Moda, allarme contraffazione. Per le imprese italiane un danno da quasi 10 miliardi l’anno

Per le imprese italiane della moda quello della contraffazione rappresenta un danno spaventoso. Un mercato parallelo e illegale che provoca alle aziende di casa nostra infinite difficoltà: già, perché oltre alla perdita di miliardi di euro in mancati incassi, impedisce pure ai marchi del fashion di dare lavoro a quasi 90mila addetti in più rispetto a quanto accade oggi.

I numeri dell’emergenza

Se è vero che la moda italiana è la più celebre e celebrata nel mondo, è altrettanto vero che è anche la più copiata e contraffatta. Lo dicono le analisi di Confartigianato, l’associazione che ha recentemente presentato una ricerca con i numeri – spaventosi – del fenomeno. Ogni anno la contraffazione sottrae alle imprese del fashion italiane ben 9,9 miliardi di euro in termini di mancato guadagno.

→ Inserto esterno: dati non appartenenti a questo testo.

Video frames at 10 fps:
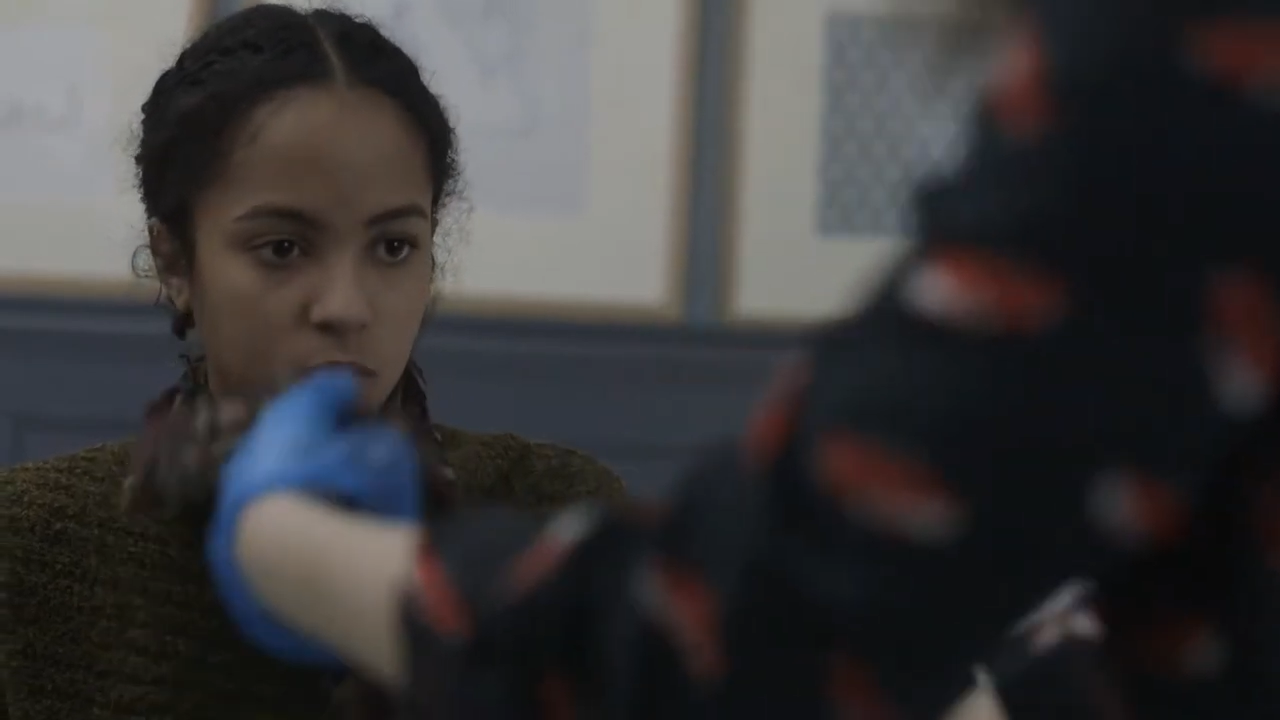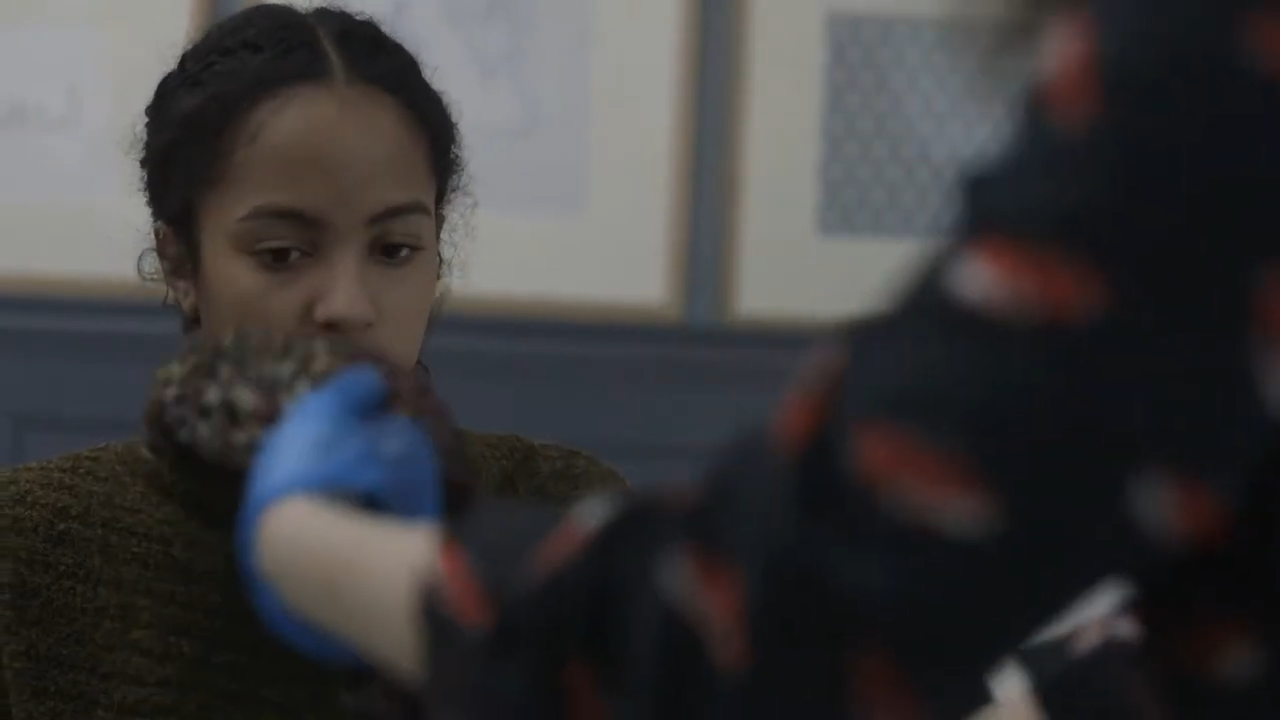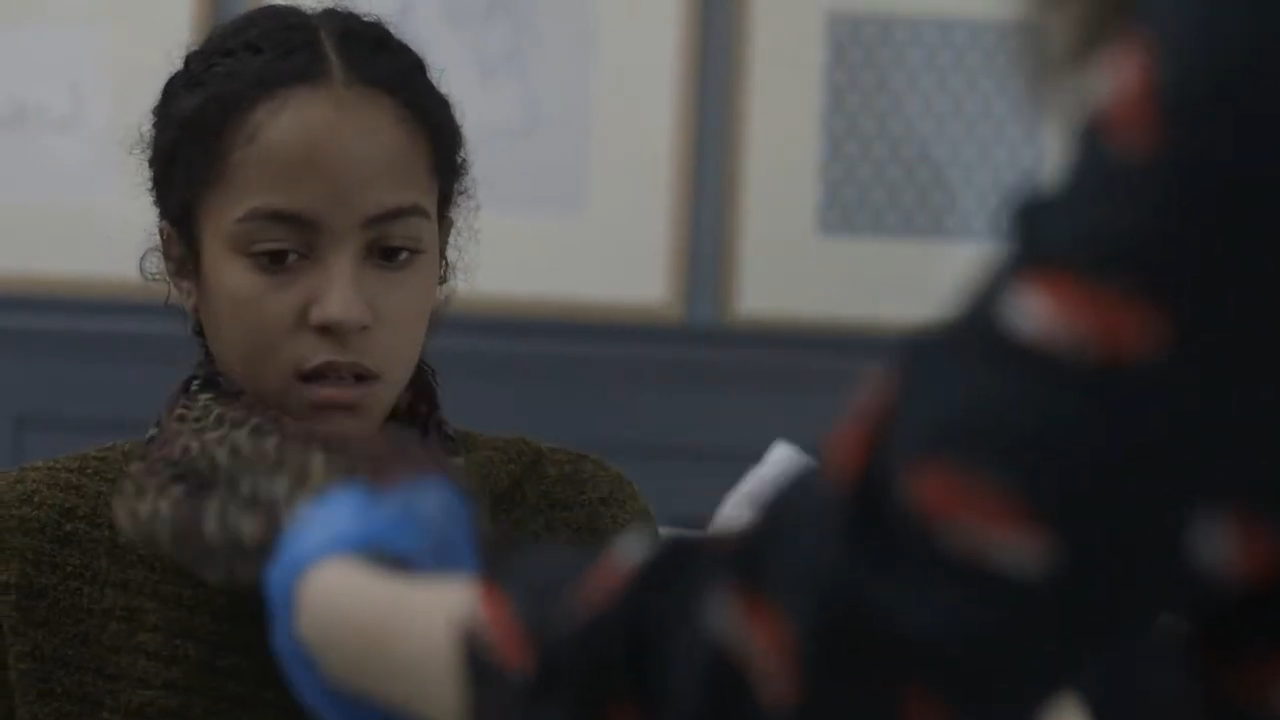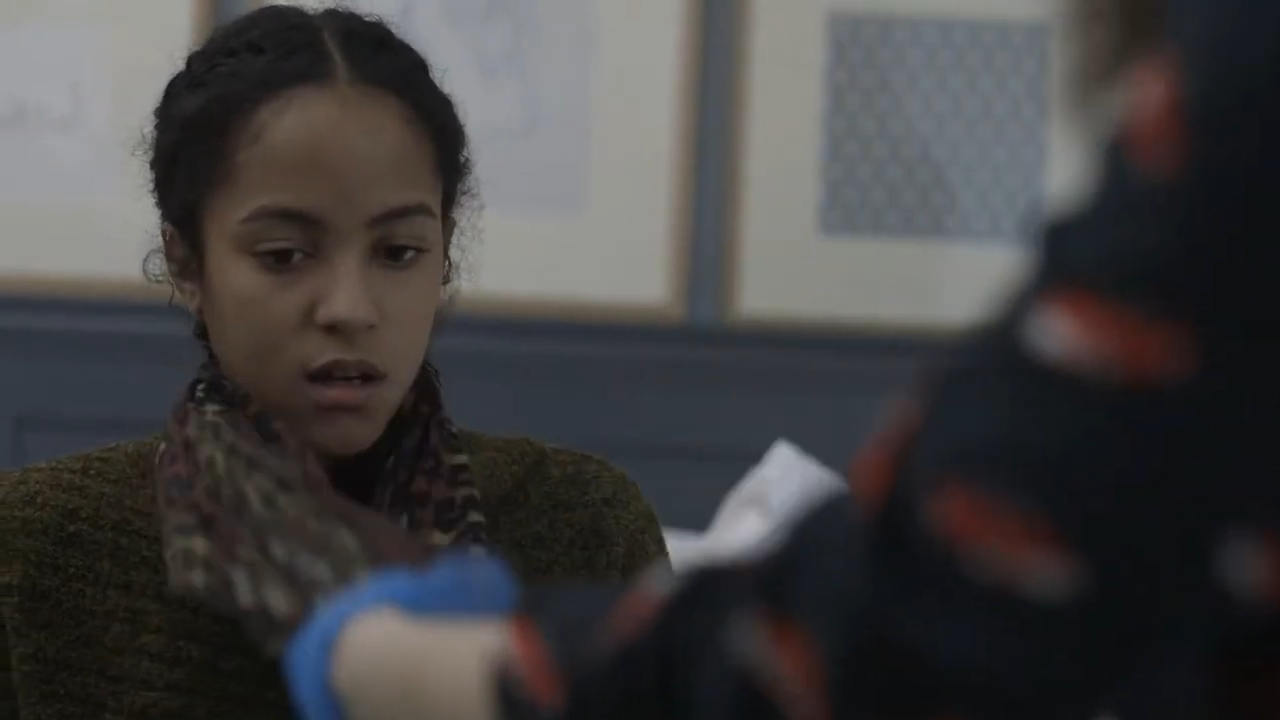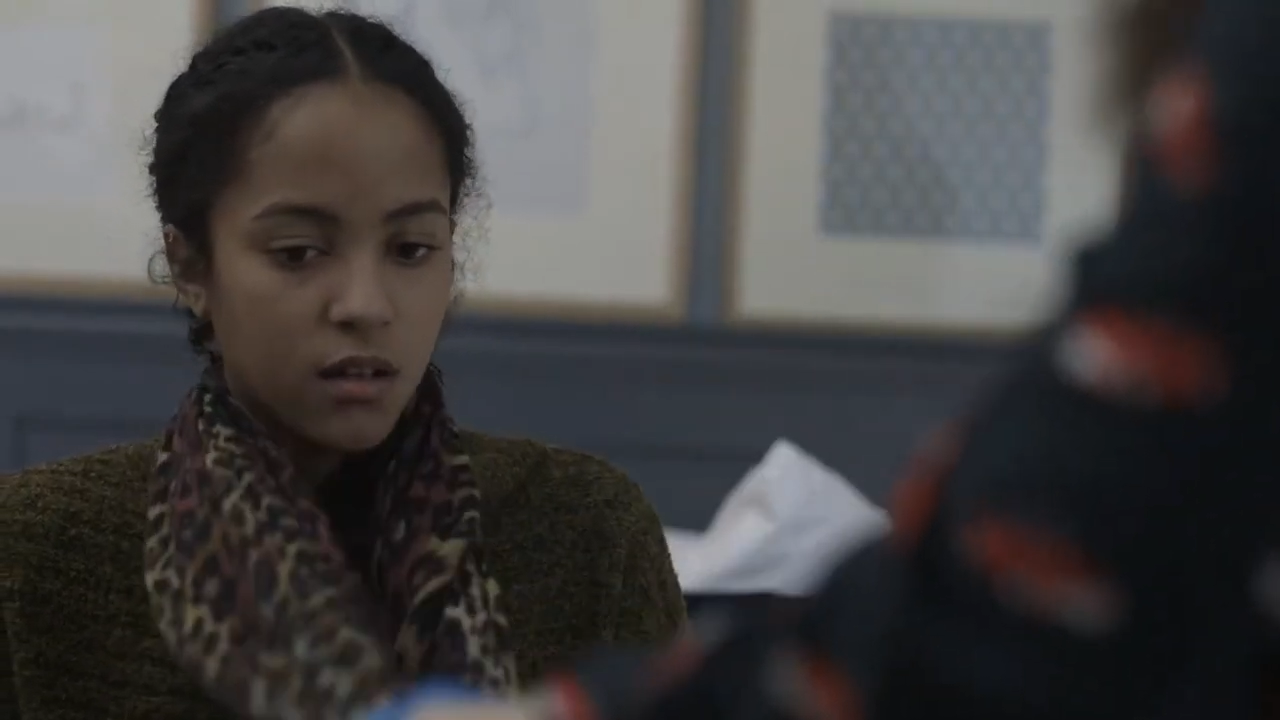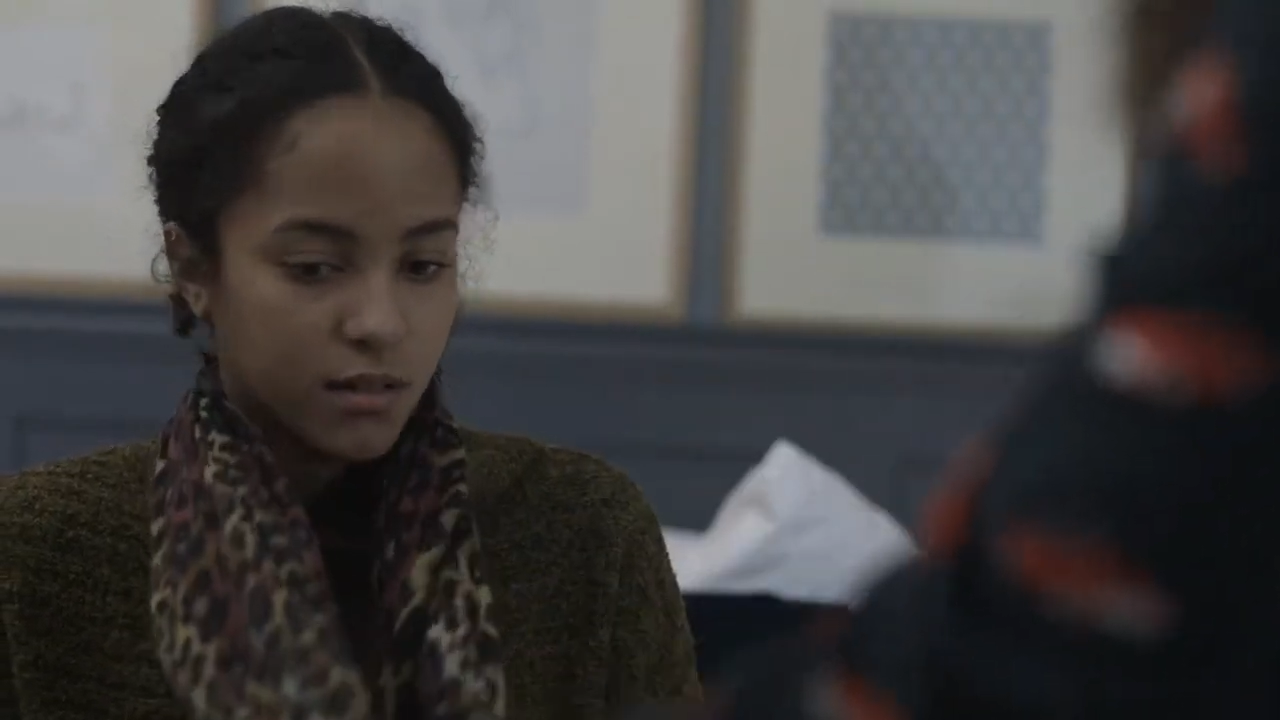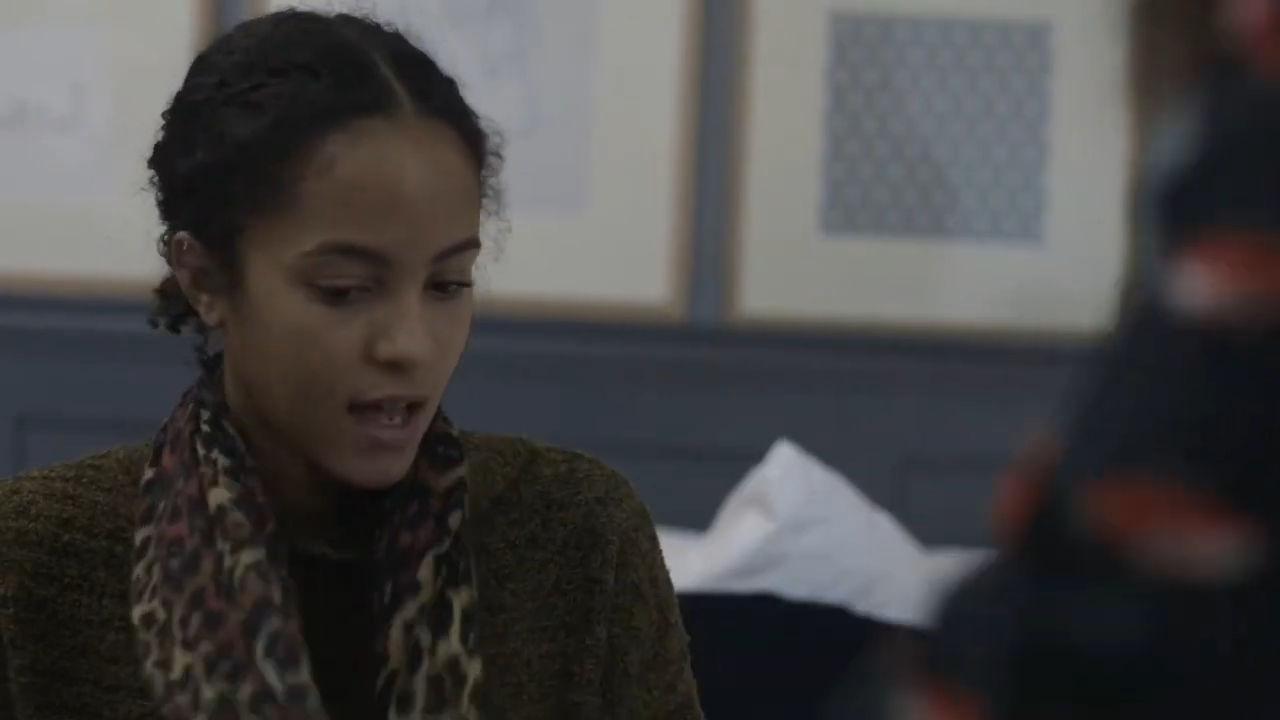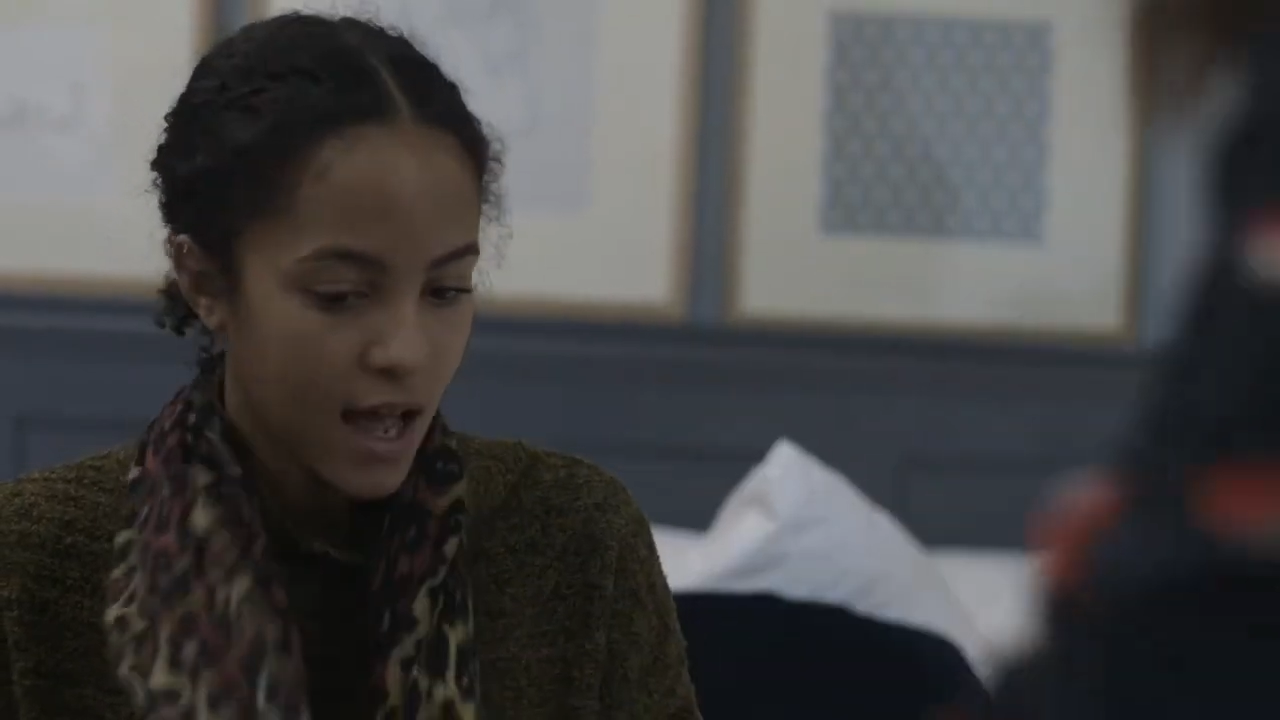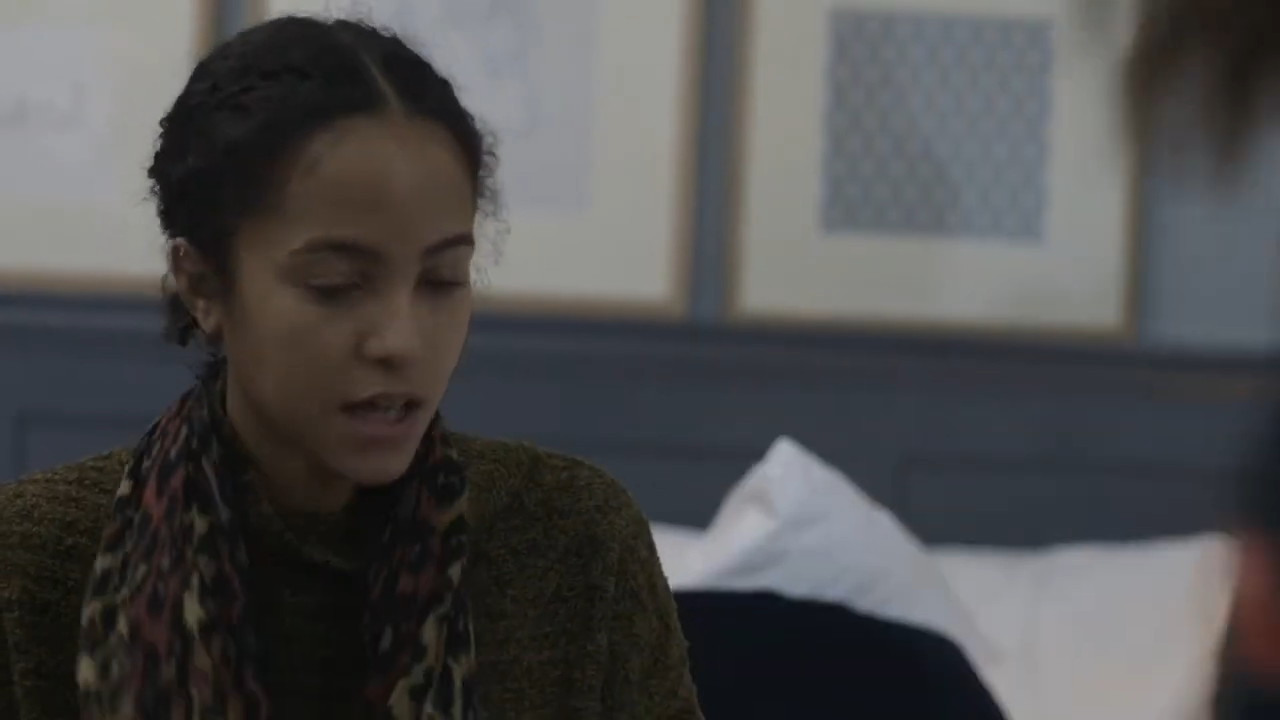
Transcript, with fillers: we can't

E, soprattutto, impedisce di creare 88.500 nuovi posti di lavoro, con un effetto pesantissimo sull’occupazione.“I ‘falsi’ – ha detto il presidente di  di Confartigianato Moda – colpiscono uno dei settori più vitali del made in Italy e ad altissima vocazione artigiana: nel fashion operano infatti 78.416 imprese artigiane (il 55,4% delle 141.523 aziende complessive del settore) che danno lavoro a 205.504 addetti (poco meno della metà dei 550.425 addetti totali)”.

I falsi valgono 66,3 milioni di euro

In base ai dati raccolti, a livello mondiale i falsi nel settore della moda valgono 66,3 miliardi di euro. Da soli costituiscono il 32% delle merci globali contraffatte nel loro complesse. Come a dire, ogni tre prodotti contraffatti, uno appartiene al comparto del fashion.

Italia medaglia d’argento in contraffazione

Dopo gli Stati Uniti, che sono in assoluto il primo paese al mondo – ma con ben altre dimensioni geografiche – l’Italia è la seconda nazione in cui le imprese registrano i maggiori danni derivanti dalla contraffazione. Tra il 2008 e il 2016, il 64% dei sequestri eseguiti in Italia riguarda proprio merci del settore moda, per un valore di 3,3 miliardi. La maggior parte dei prodotti moda “falsificati” e destinati al mercato europeo arriva da Cina, Turchia e Thailandia. Solo dalla Cina è arrivato il 41,8% delle merci sequestrate nell’Ue nel corso del 2015. Internet non è stata d’aiuto: il mercato del “tarocco” on line è in continua espansione.

Settore moda, un comparto che rende

Le imprese della moda e del fashion italiane, invece, andrebbero tutelate con cura: nel corso del 2017 hanno registrato una crescita del 2,9% del fatturato e l’export è in buona salute. Solo nello scorso anno gli scambi commerciali verso i paesi esteri hanno generato 61 miliardi di euro.